Supplied information:
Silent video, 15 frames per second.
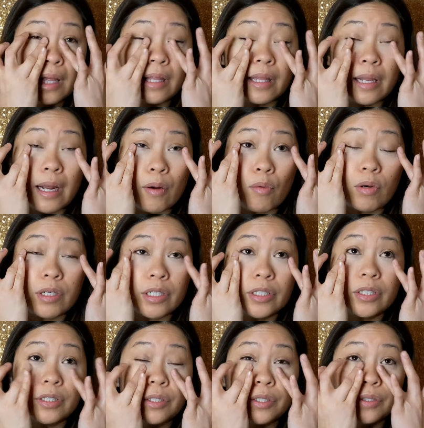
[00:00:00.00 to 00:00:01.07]
that I want to
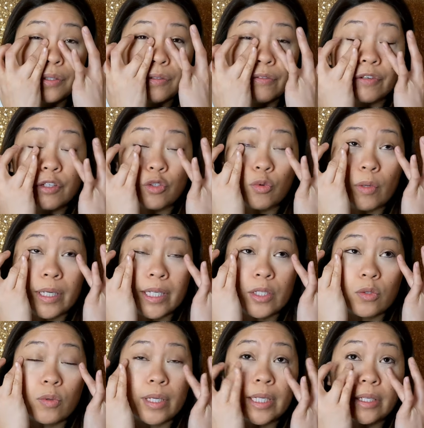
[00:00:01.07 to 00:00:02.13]
do for
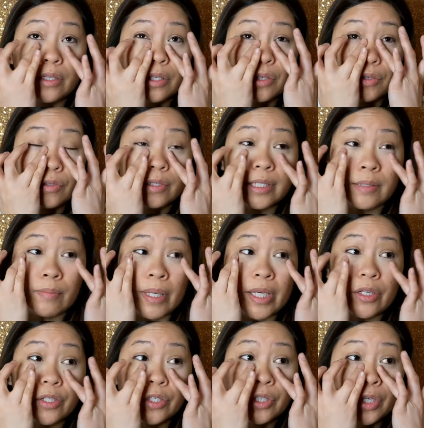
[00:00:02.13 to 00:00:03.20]
2022 is
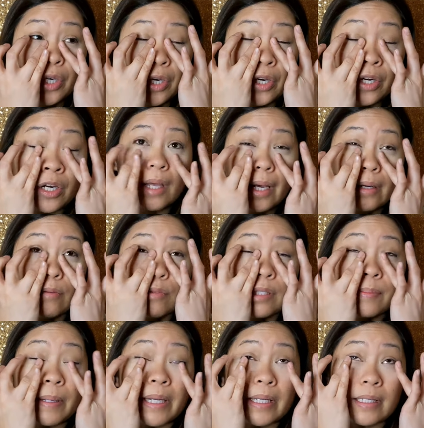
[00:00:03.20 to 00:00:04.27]
make sure I don't
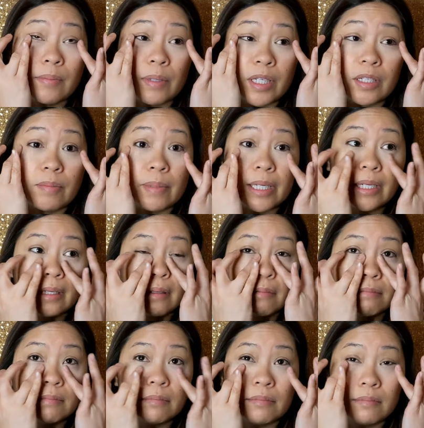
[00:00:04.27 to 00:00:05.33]
spend as much money.
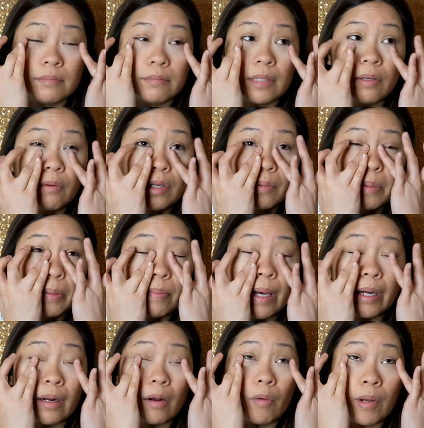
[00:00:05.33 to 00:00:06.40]
I want to be
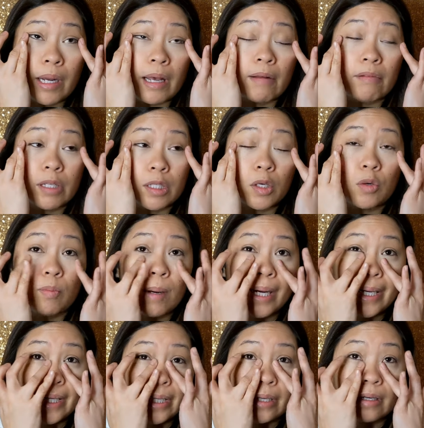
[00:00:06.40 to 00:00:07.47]
better. I want to have a low
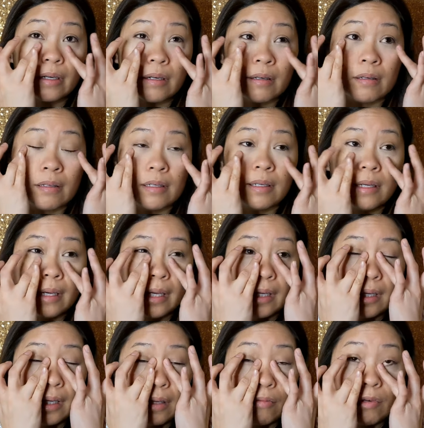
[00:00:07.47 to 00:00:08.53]
buy year.
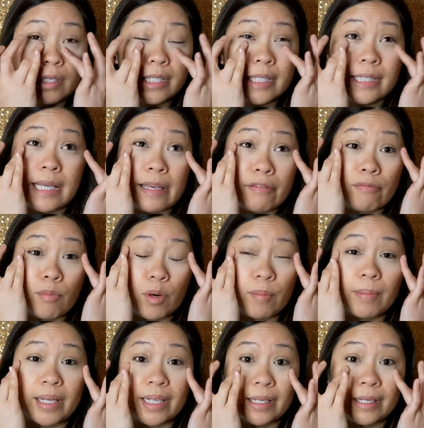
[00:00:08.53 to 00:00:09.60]
I want to save more
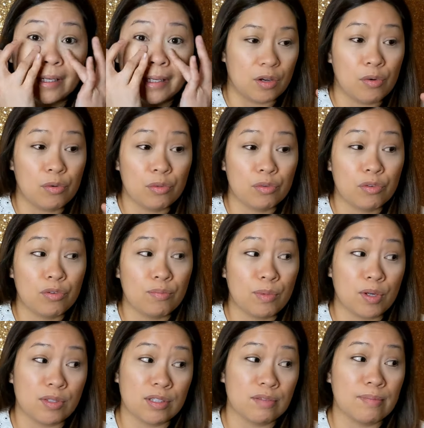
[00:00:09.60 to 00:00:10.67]
money. Go through
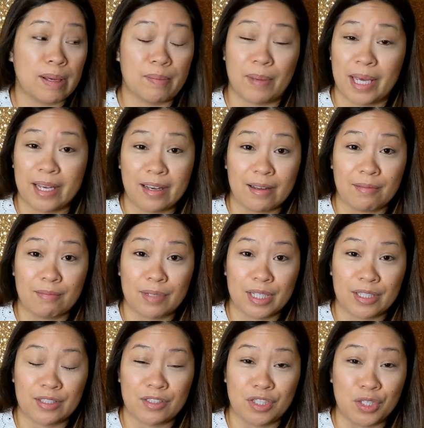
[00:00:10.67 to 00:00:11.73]
most of my makeup
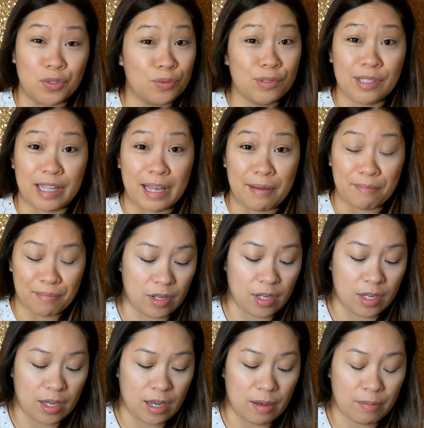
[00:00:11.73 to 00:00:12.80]
and use them.
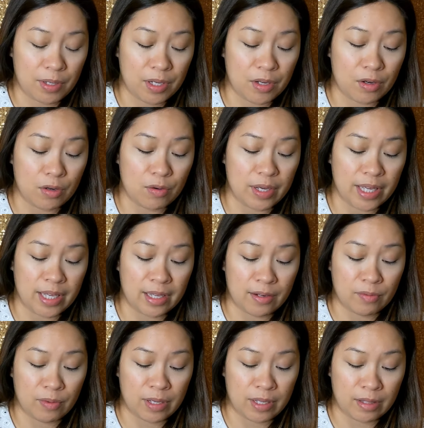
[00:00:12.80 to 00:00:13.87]
I'm going to go
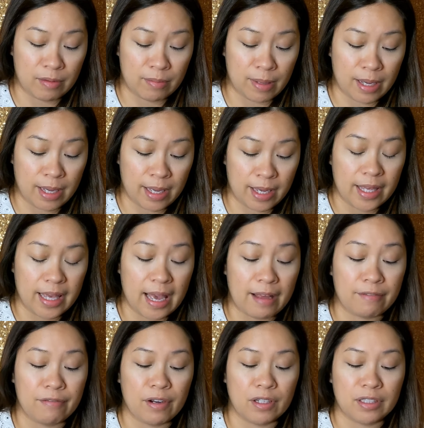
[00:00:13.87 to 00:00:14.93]
in with my
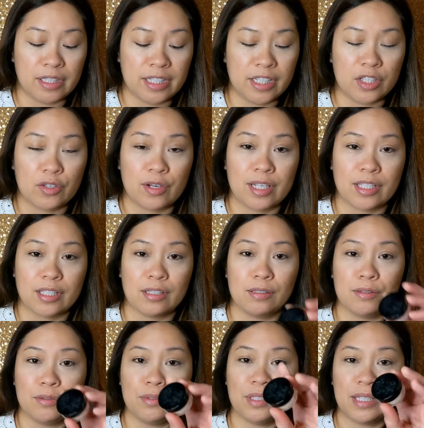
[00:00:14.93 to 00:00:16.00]
Kat Von D
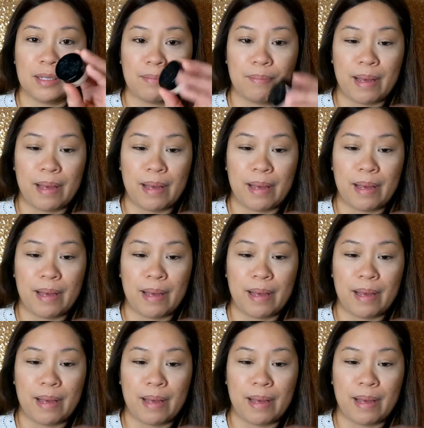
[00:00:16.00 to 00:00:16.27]
translucent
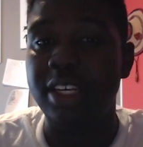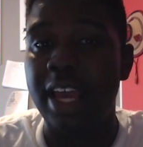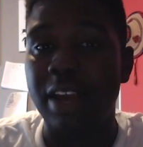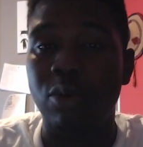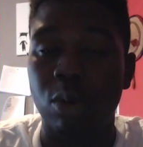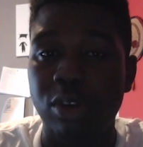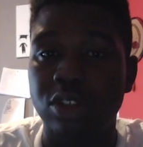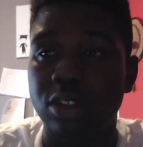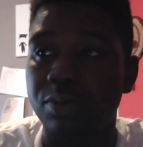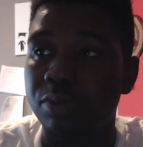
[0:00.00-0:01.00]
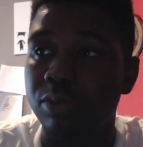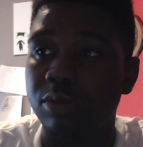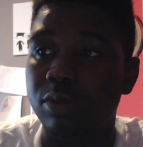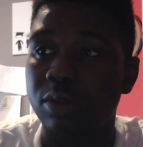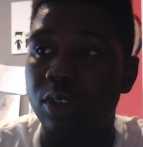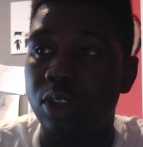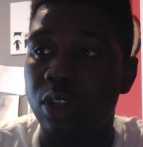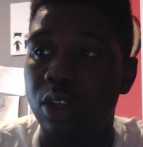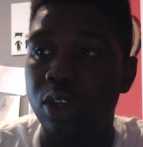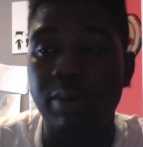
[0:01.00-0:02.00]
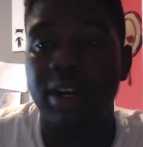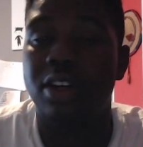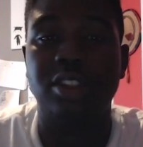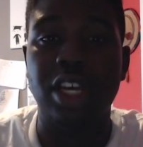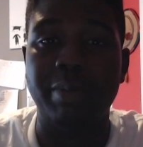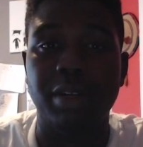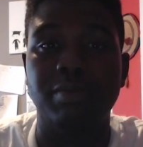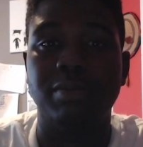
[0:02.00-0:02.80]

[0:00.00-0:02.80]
Gang for a reason. You want entertainment.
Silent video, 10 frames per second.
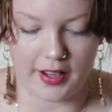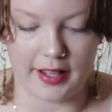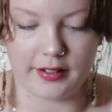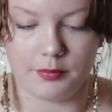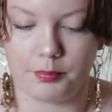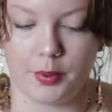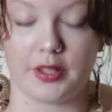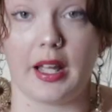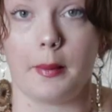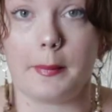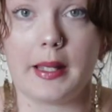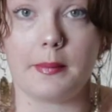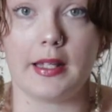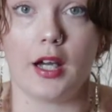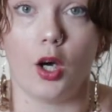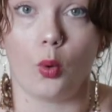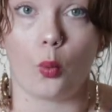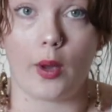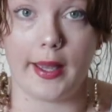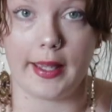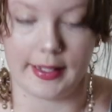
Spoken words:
I put that baby away.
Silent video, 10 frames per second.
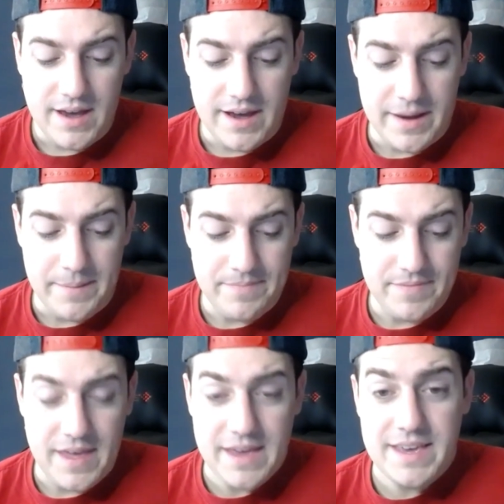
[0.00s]
Um,
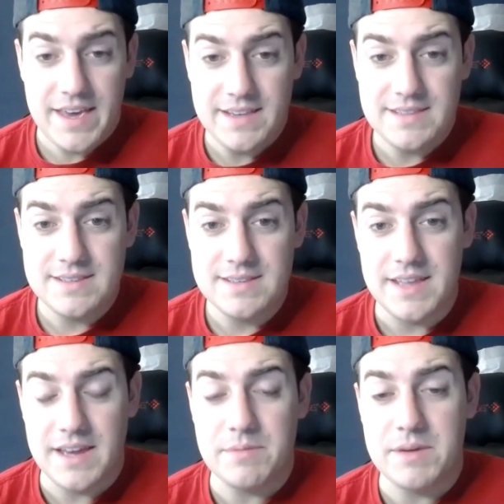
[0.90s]
they kiss.
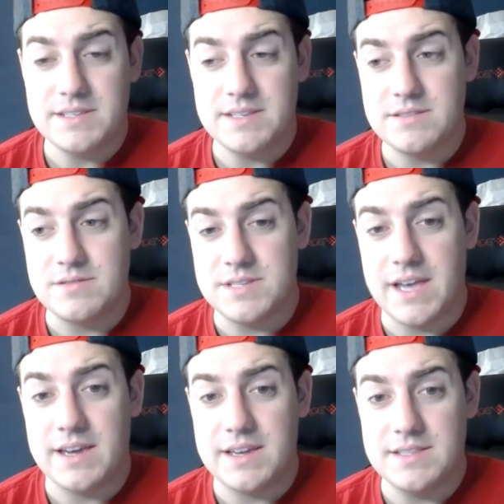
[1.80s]
They end up kissing. So
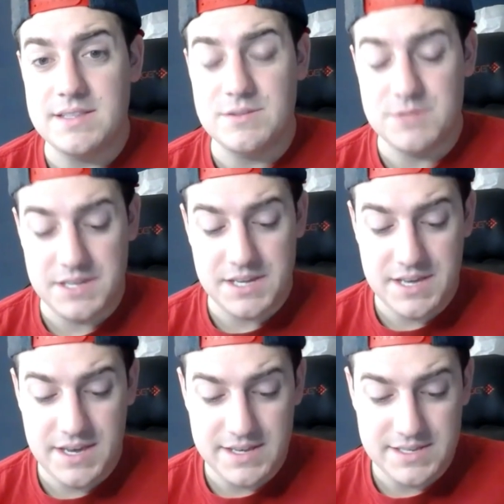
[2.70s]
Zach and Lucinda
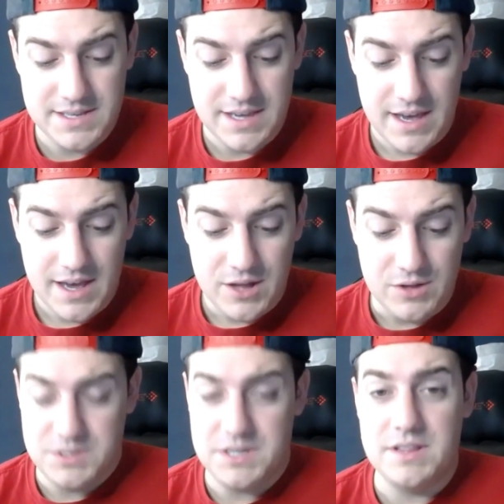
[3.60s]
kiss.
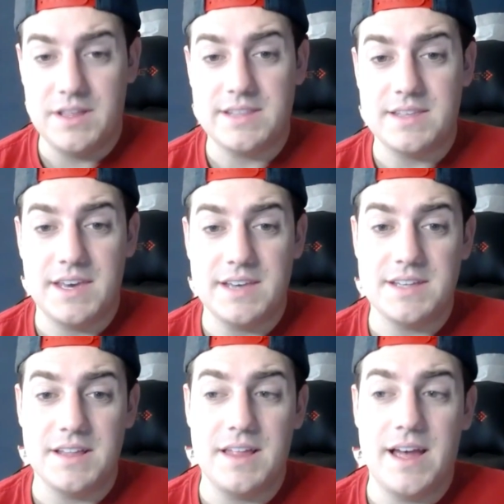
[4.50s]
Lucinda liked the
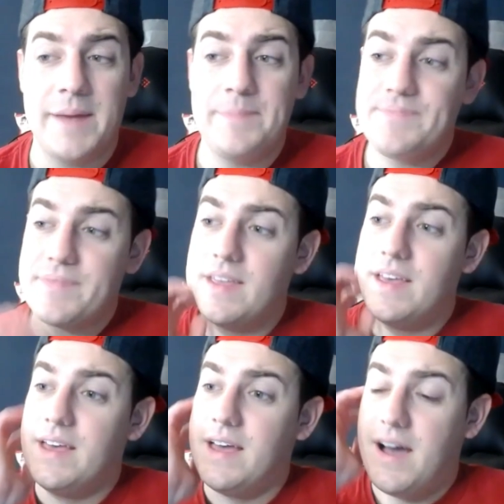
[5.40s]
kiss a lot.
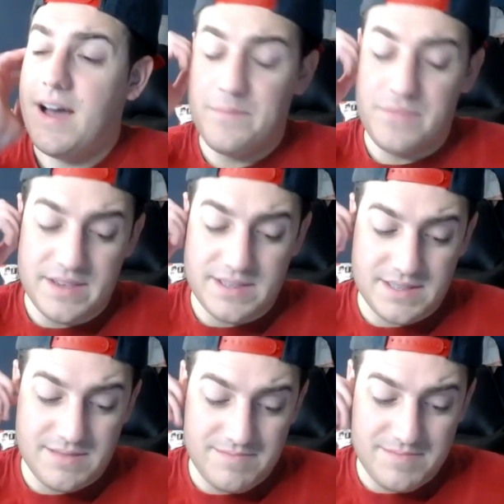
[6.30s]
Um,
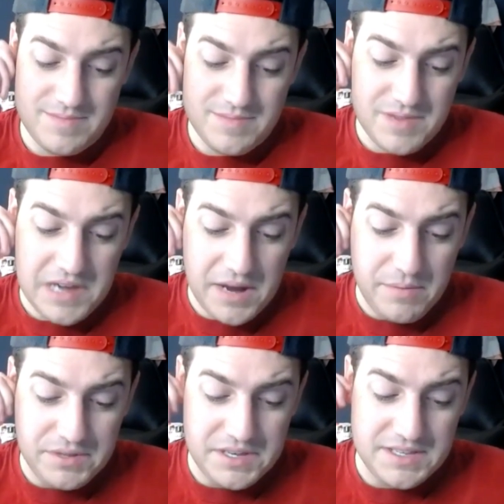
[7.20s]
this kind
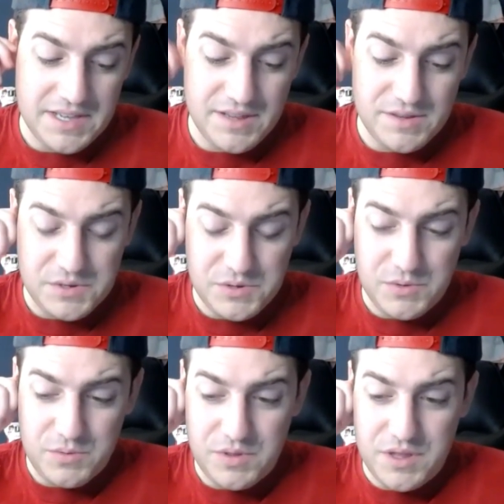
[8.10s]
of bleeds
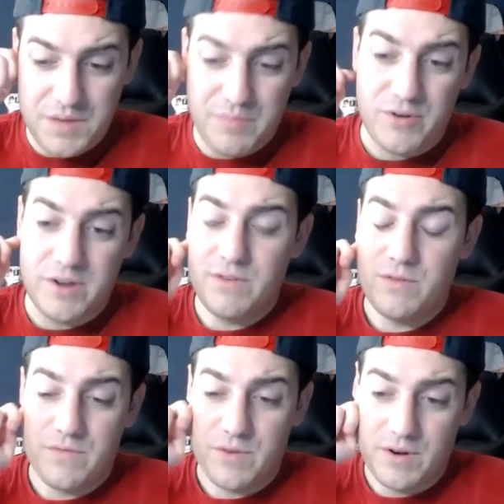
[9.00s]
into the
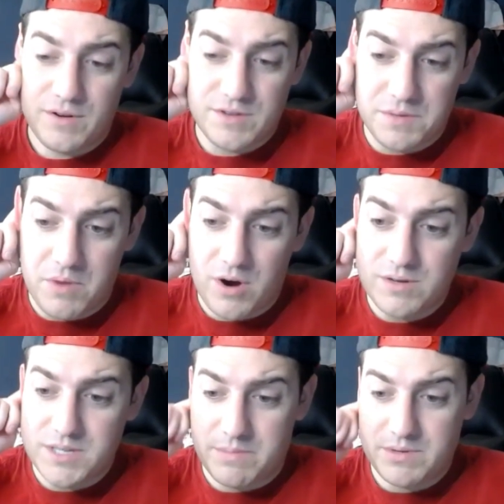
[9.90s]
preview for
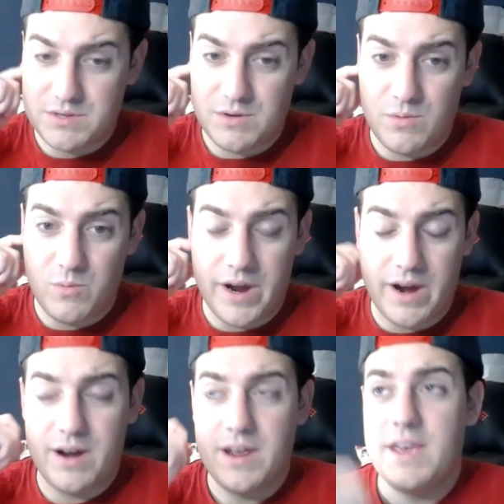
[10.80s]
tomorrow's episode
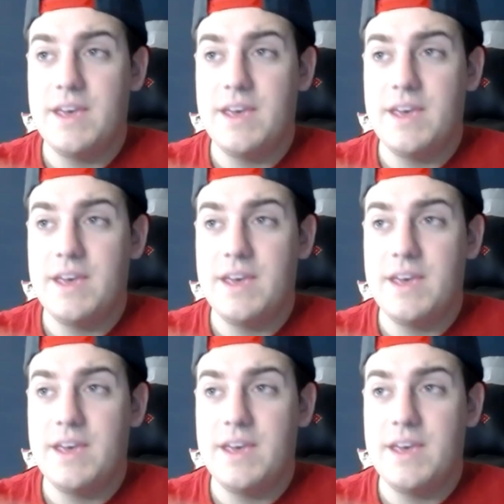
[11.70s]
where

Exercise goal:
When you reach the line holding "[00:00:08.53 to 00:00:09.60]" in the listing above, begin retyping exactly, and stop once the line holding "[0:02.00-0:02.80]" is done; pictures stay out.

Answer to the problem:
[00:00:08.53 to 00:00:09.60]
I want to save more
[00:00:09.60 to 00:00:10.67]
money. Go through
[00:00:10.67 to 00:00:11.73]
most of my makeup
[00:00:11.73 to 00:00:12.80]
and use them.
[00:00:12.80 to 00:00:13.87]
I'm going to go
[00:00:13.87 to 00:00:14.93]
in with my
[00:00:14.93 to 00:00:16.00]
Kat Von D
[00:00:16.00 to 00:00:16.27]
translucent
[0:00.00-0:01.00]
[0:01.00-0:02.00]
[0:02.00-0:02.80]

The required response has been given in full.